II- Impõe-se, porem, o conhecimento prioritario do vicio de forma por falta de fundamentação sempre que do conhecimento por razões de facto e de direito, em que o autor do acto impugnado se baseou, depender o esclarecimento ou o apuramento dos factos susceptiveis de influir na apreciação dos demais vicios, como os referidos em I.
III- Sendo a declaração de utilidade publica de expropriação um acto administrativo "strito sensu" a mesma tem de ser fundamentada - alinea b), n. 1, do artigo 12 do Codigo das Expropriações, aprovado pelo DL 845/76, de 11 de Dezembro, n. 2 do artigo 268 da Constituição da Republica e artigo 1 do DL 256-A/77, de 17 de Junho.

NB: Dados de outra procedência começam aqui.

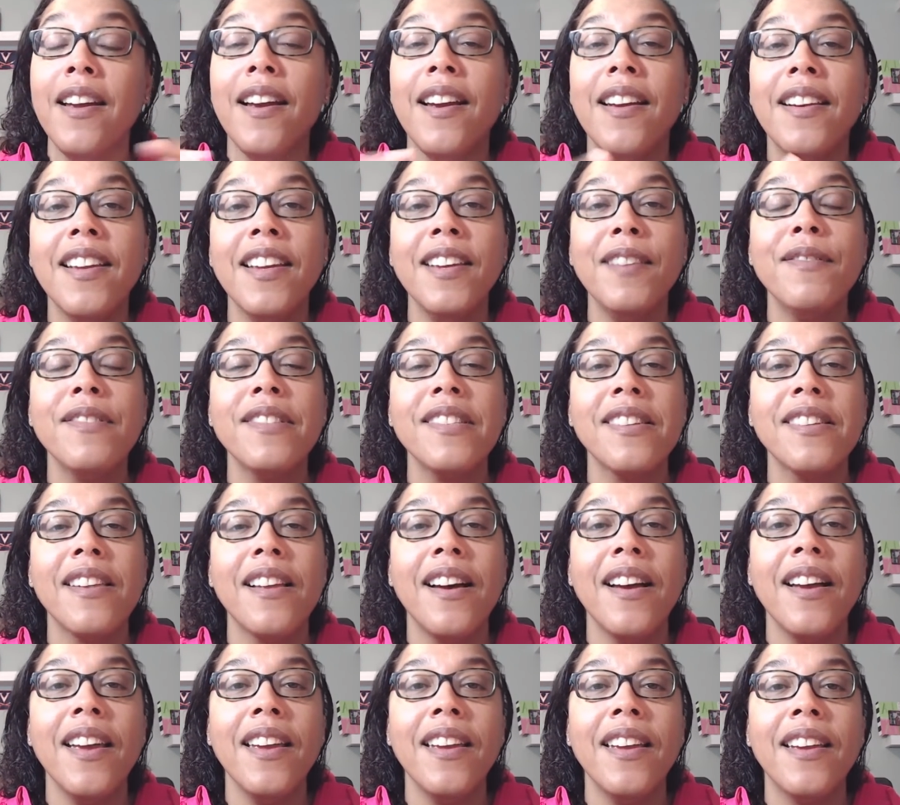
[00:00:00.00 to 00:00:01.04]
And he was
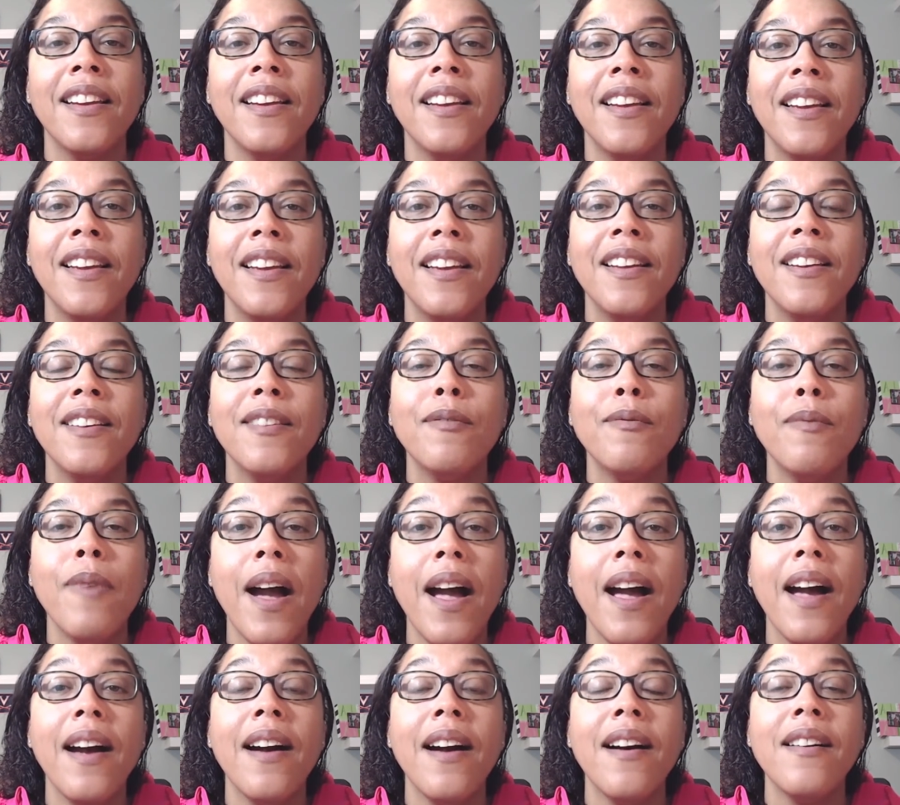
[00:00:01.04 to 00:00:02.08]
like,
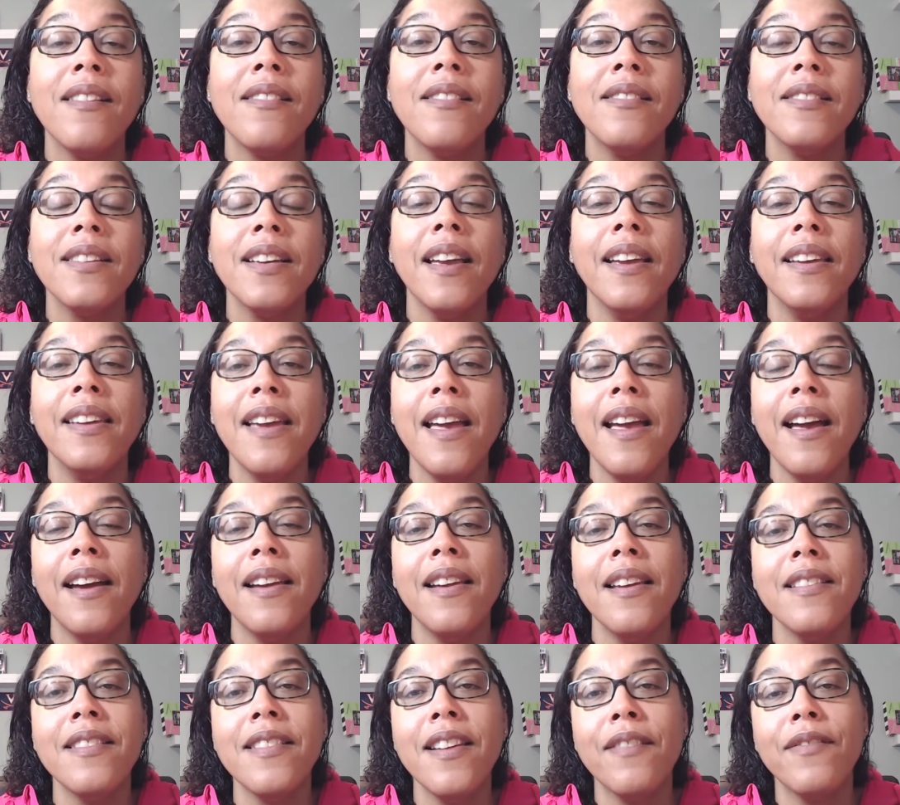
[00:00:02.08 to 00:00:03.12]
wow, okay, yeah, I
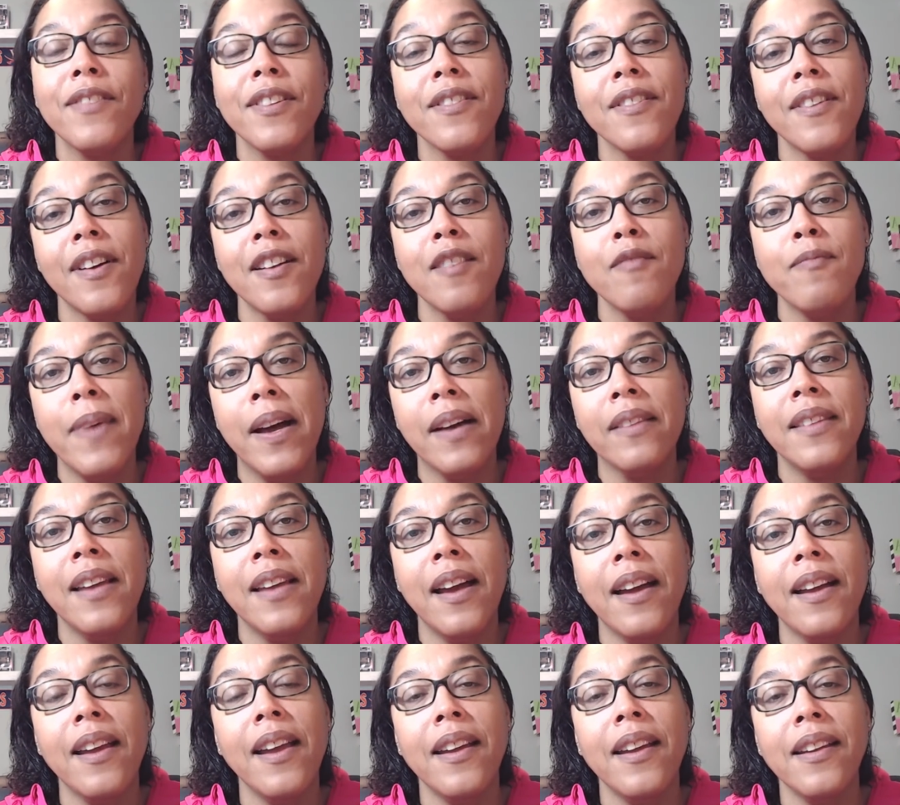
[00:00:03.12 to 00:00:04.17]
had never thought about
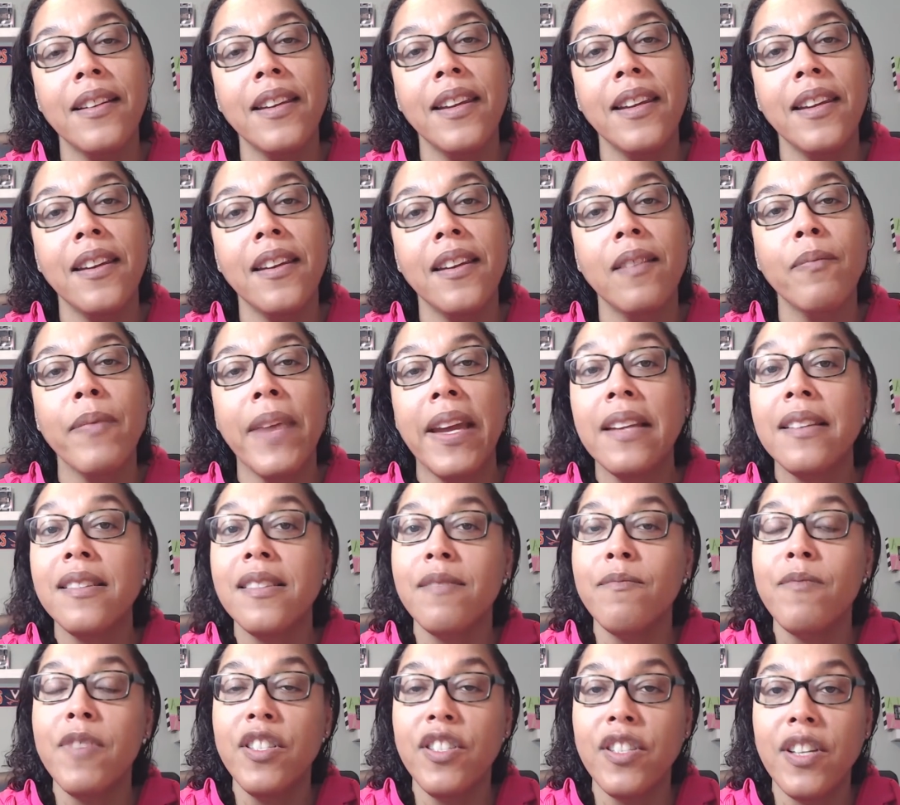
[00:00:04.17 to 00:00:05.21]
that. And he made
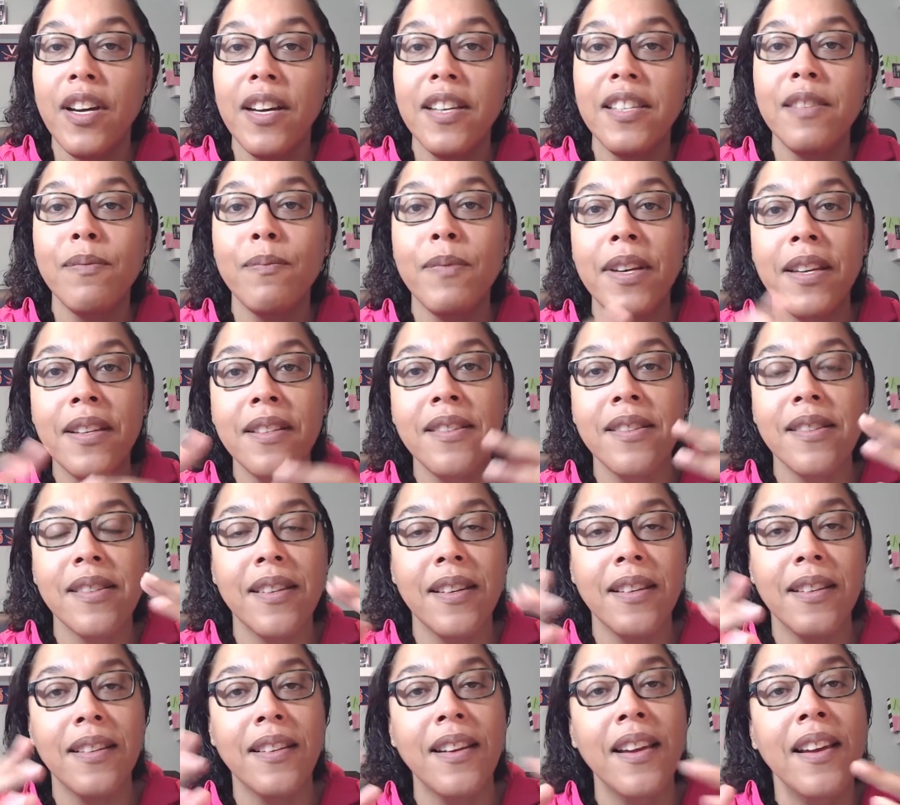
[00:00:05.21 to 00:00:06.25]
some adjustments
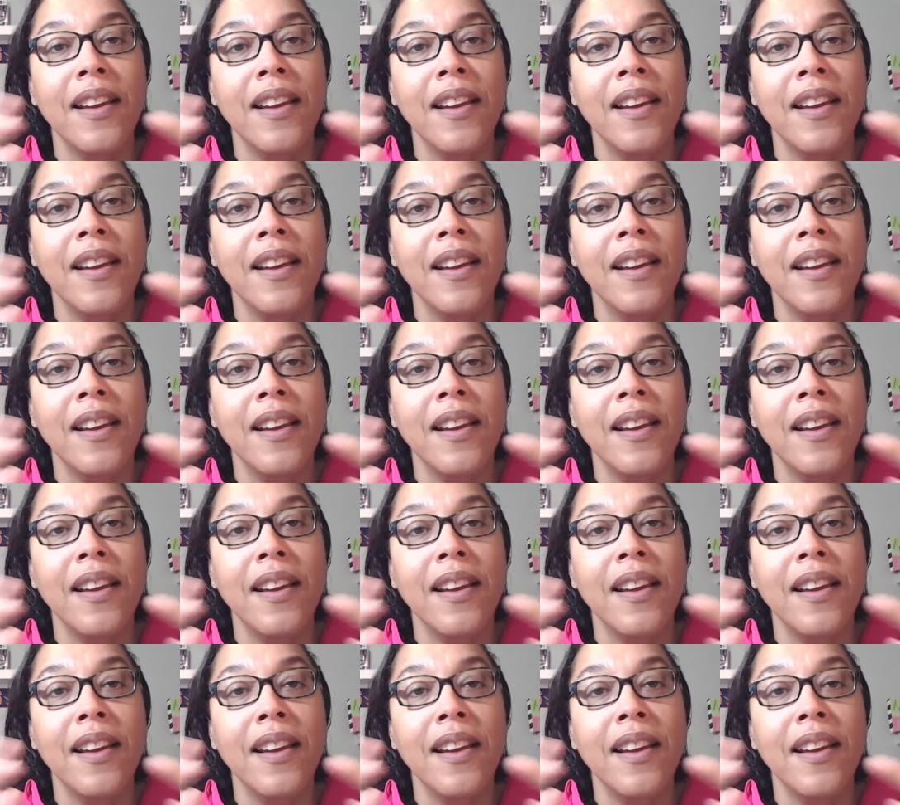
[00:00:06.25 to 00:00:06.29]
and,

IV- As razões de facto, porem, para que possam constituir suficiente fundamentação, devem referir-se não so a necessidade da expropriação mas tambem as caracteristicas do predio a expropriar e a sua adequação a obra a construir, as quais terão de constar dos respectivos projectos, anteprojectos, estudos previos, planos, anteplanos ou esquemas preliminares - fundamentação per relationem - pois so assim sera possivel ao expropriado ajuizar do motivo da expropriação - cfr. alinea b), n. 1 do artigo 12 do Codigo das Expropriações - não se impondo, contudo, a referencia as alternativas dessa expropriação.